Excerpted records:
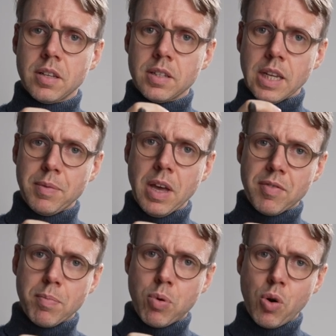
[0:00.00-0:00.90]
say we have
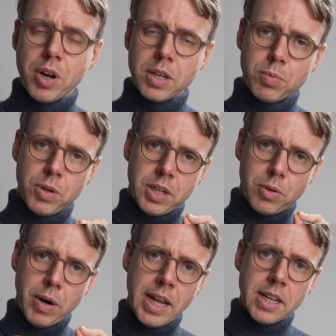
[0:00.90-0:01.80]
a point where the
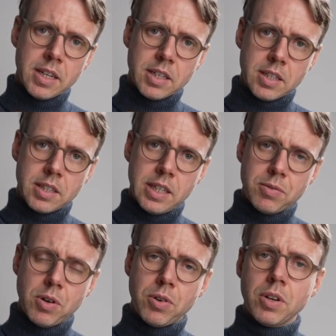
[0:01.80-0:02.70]
gradient is
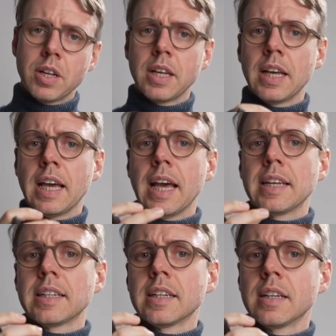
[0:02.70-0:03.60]
0 and
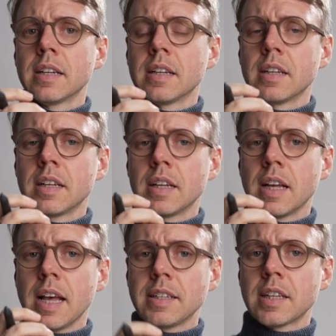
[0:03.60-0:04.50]
the
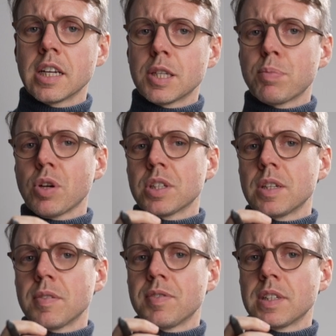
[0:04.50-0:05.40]
Hessian is
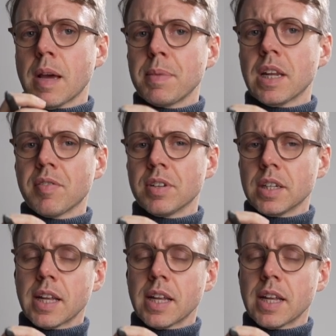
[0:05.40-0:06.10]
positive semi-definite.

Task to carry out: Each line above has to be returned exactly. Drop the pictures.

Completed exercise:
[0:00.00-0:00.90]
say we have
[0:00.90-0:01.80]
a point where the
[0:01.80-0:02.70]
gradient is
[0:02.70-0:03.60]
0 and
[0:03.60-0:04.50]
the
[0:04.50-0:05.40]
Hessian is
[0:05.40-0:06.10]
positive semi-definite.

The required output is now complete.